Nein. Das durfte nicht sein. Das war nicht ihr Problem. Er war nicht ihr Problem.

Es lag nicht an der Person. Das konnte einfach nicht sein. Sie war damals jünger. Das war es. So jünger man war, umso rosiger war die Welt.

Die Enttäuschungen im Leben ließen alles verblassen, desto älter man wurde.

Sie war innerlich eine alte greise Frau dadurch geworden.

Madeleine glaubte nicht mehr an ein glückliches Ende. Dabei war es doch zum Greifen nahe.

Er stand vor ihr.

Sie musste die alte Frau zum Schweigen bringen. Sie musste ihr zeigen, dass es möglich war.

Ohne noch weiter darüber nachzudenken, küsste sie Julian.

»Oh-o.« , gab er von sich, als ihre Münder sich voneinander trennten. »War das deine Antwort?«

»Ich ... ich denke.« Warum schaffte sie es nicht, ein klares Ja oder Nein zu formulieren? Wieder dieses Schwanken. Es musste stoppen. Sie saß nicht auf einer Schiffsschaukel.

Julian nahm es so hin und küsste sie von sich aus, ehe er dann von ihr abließ und wieder zurück an den Herd ging.

War es das?

Er fiel nicht ... über sie her? Oder machte andere Andeutungen?

~ Natürlich macht er das nicht Madeleine. Er sagte doch, dass er etwas Ernstes anstrebt. ~

Abermals hielt er ihr den Löffel hin, nachdem er die Sauce mit irgendwelchen Dingen gewürzt hatte. »Probier' jetzt mal.«

Wie vorhin öffnete sie ihren Mund und kostete. Anschließend hob sie den Daumen.

Julian lächelte und ging wie gehabt an den Herd.

Madeleine trank an ihrem Wein, den er ihr zuvor eingeschenkt hatte.

Waren sie jetzt ... ein Paar?

Waren diese Küsse das Ausschlaggebende gewesen?

In einer Beziehung zu sein bedeutete, sich auf jemanden zu beziehen. Sie war hier. Sie hatte ihn zuerst geküsst, als Antwort auf sein Wir.

Eigentlich war es doch so, dass man sich selbst immer die Frage stellte, was der andere wollte. Hier war es andersrum.

Madeleine wusste, was Julian wollte. Aber ... wollte sie es auch?

Und war das jetzt wieder die ältere Frau, die ihr eventuell davon abriet glücklich zu sein?

Oder hatte sie ihr jugendliches Ich in sich, das sich bei dem Kuss gefragt hatte, weshalb es nicht Dag war?

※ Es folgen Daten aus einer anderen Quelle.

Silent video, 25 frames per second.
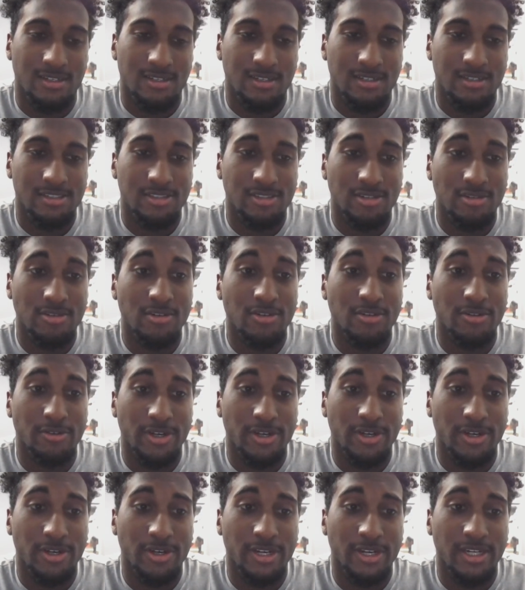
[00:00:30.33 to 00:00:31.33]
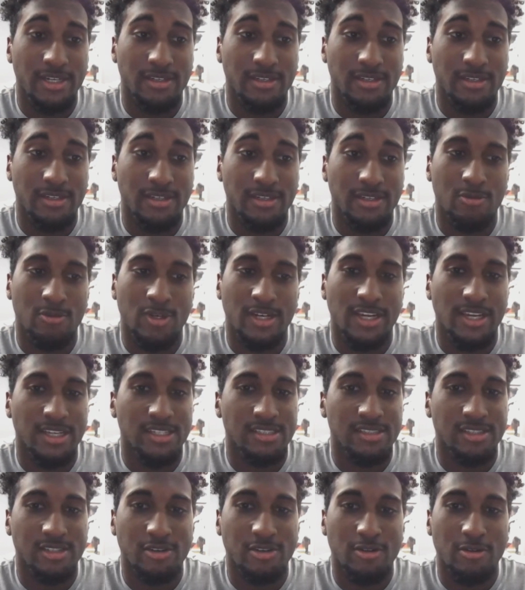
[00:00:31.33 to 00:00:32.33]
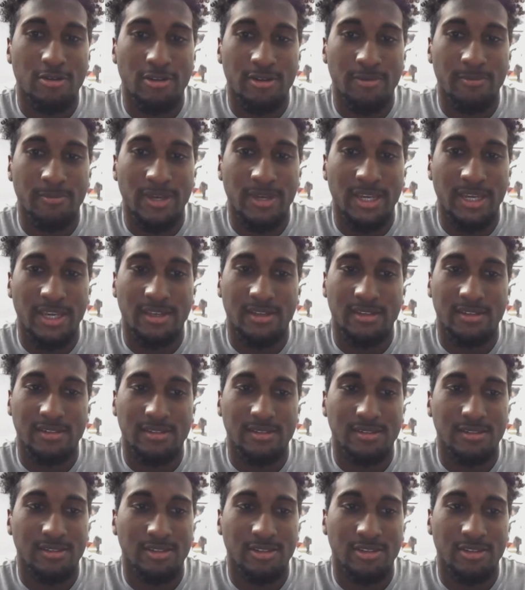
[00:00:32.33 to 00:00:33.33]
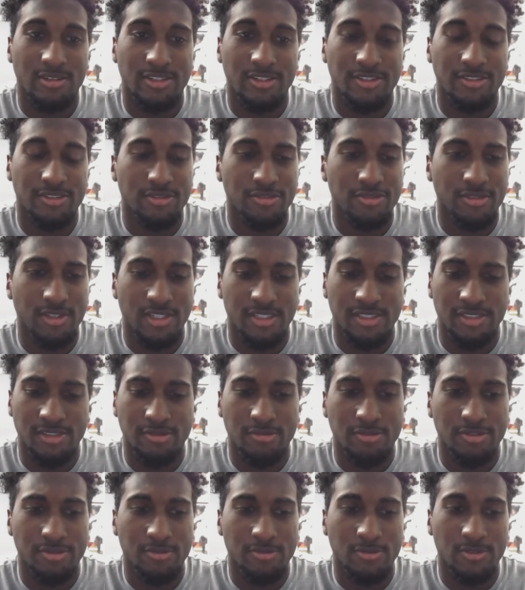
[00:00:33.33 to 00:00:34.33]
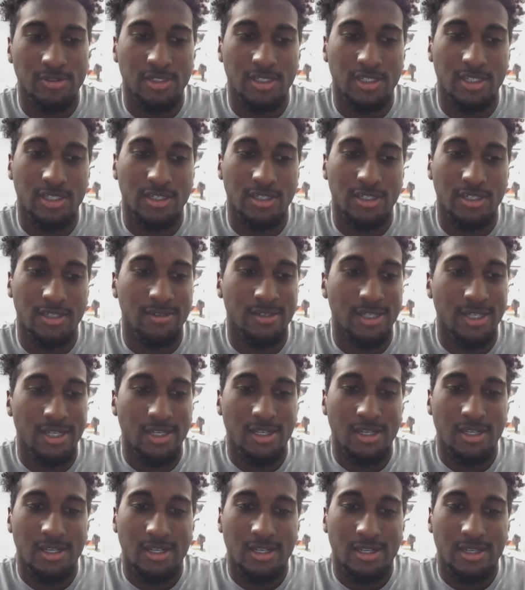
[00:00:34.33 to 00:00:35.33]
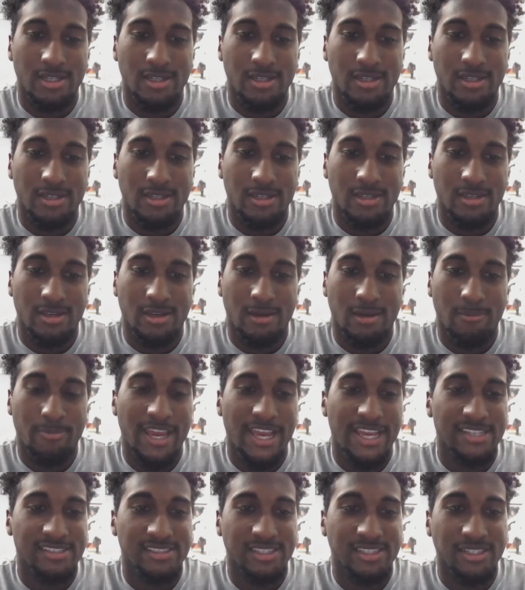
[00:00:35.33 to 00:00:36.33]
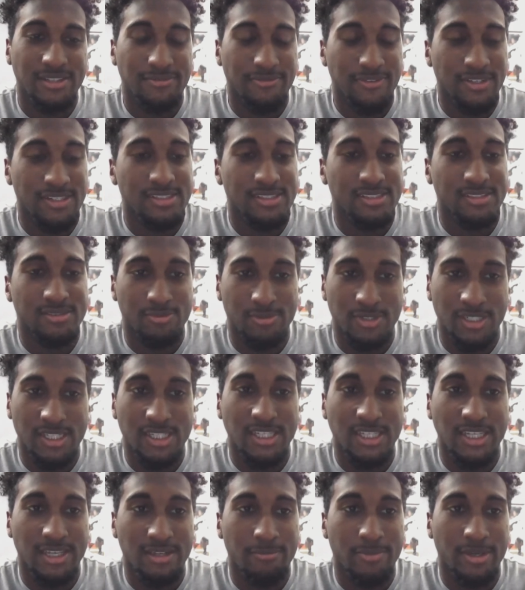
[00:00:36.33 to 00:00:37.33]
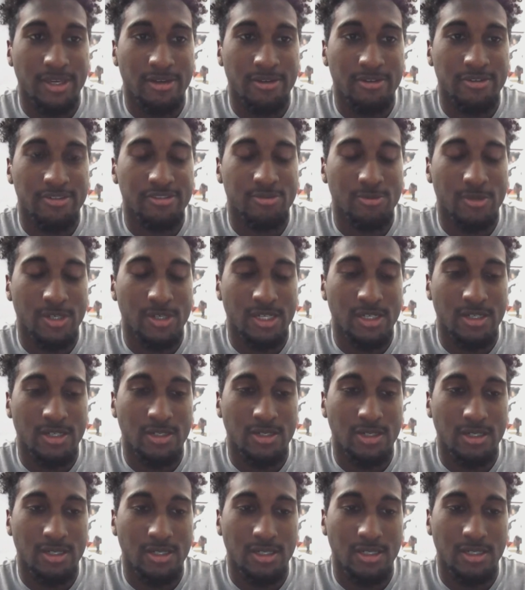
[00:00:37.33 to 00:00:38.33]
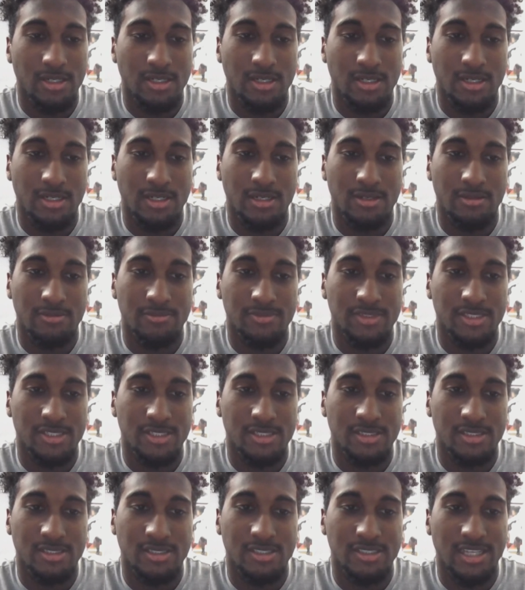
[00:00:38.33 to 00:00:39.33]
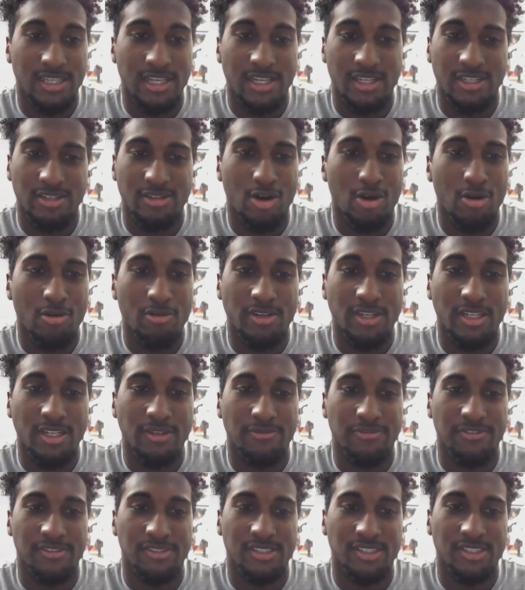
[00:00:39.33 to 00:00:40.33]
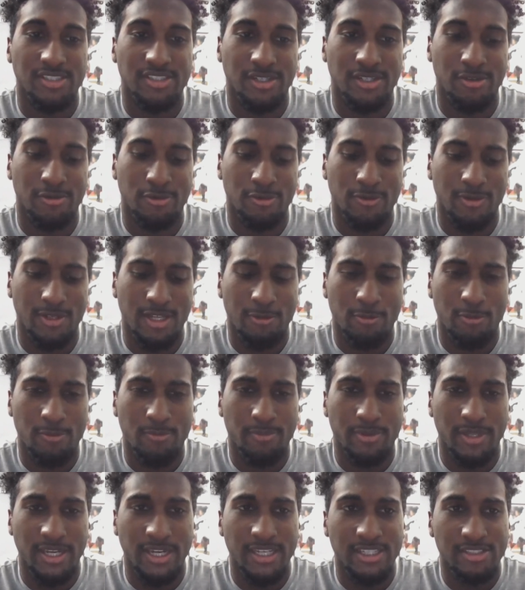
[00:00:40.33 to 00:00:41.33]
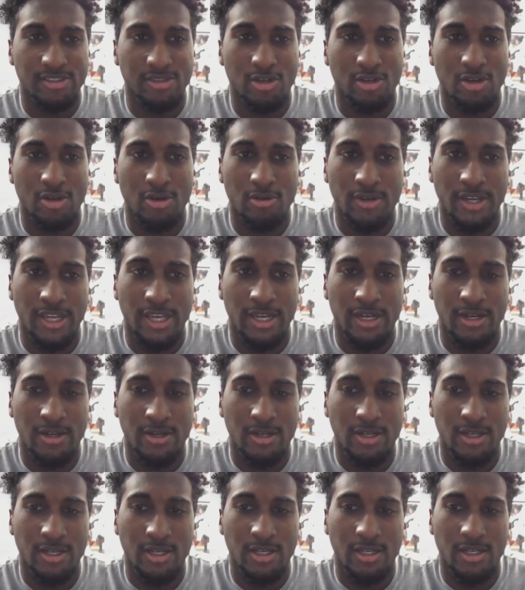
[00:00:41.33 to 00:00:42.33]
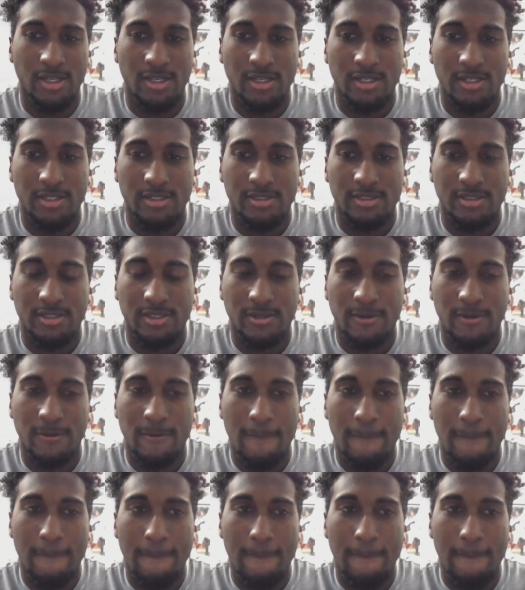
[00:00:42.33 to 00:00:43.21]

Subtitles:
It's going great. You know, we're getting to the quarterback. You know, as usual, our pass defense is really getting better as well. Just the whole defense in general, like we're playing as a whole now. So,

Und war es wirklich wieder dieser Lockenkopf, der präsent in der Mitte ihres Gehirns platzgenommen hatte?

Würde er immer da sitzen bleiben?

Sie davon abhalten ... ein eigenständiges Leben zu führen?

Dag blieb ein wichtiger Teil ihres emotionalen Werdegangs. Sie konnte nichts dagegen tun. Es gab keinen Löser, der ihn entfernen konnte. Die erste Liebe formte einen.

Nur wegen ihm saß sie nun an dieser Stelle, hier in Julians Küche.

Wäre sie Dag nie begegnet, hätte ihr Leben einen komplett anderen Verlauf genommen. Ihre Beziehungen ... eventuell wäre sie mittlerweile eine verheiratete Frau von ... zwei, drei Kindern.

Aber der Herzschmerz, den sie damals verspürt hatte, das, was er quasi mit ihr abgezogen hatte, war die Biegung in ein Leben ... mit ihm.

Die erste Liebe bleibt bei jedem Menschen verankert. Glücklich oder nicht. Selbst im Altersheim würde er noch immer in ihrem Hirn thronen.

Madeleine musste sich damit abfinden.

Das Einzige, was sie tun konnte, war ihr Gehirn mit anderen Momenten füllen. Augenblicke, die es wert sein würden, dass man sich an sie ebenso erinnern würde.

Julian drehte sich um und lächelte sie an.

Sie lächelte zurück.

Die Lösung war simpel. Auch wenn es Jahre her war, diese Liebe war verloren, und nur eine Neue konnte helfen.